**Description of the task:** Ignoring every picture, transcribe the data in full as it stands.

* * * *

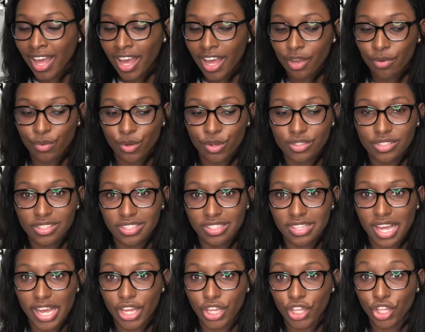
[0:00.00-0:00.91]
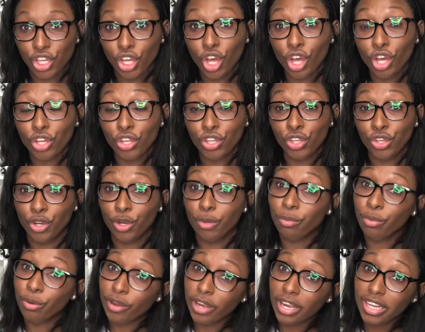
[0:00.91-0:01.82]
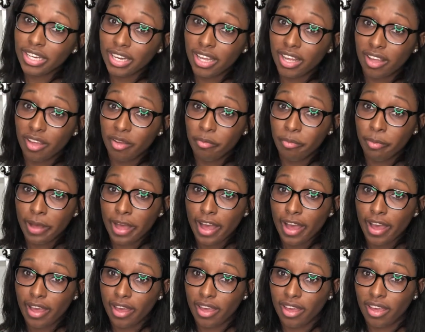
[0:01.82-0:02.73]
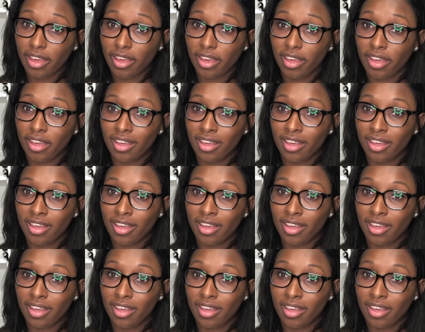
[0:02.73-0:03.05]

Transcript: And Rosa's like, you're pregnant by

* * * *

**Answer space:**
[0:00.00-0:00.91]
[0:00.91-0:01.82]
[0:01.82-0:02.73]
[0:02.73-0:03.05]

Transcript: And Rosa's like, you're pregnant by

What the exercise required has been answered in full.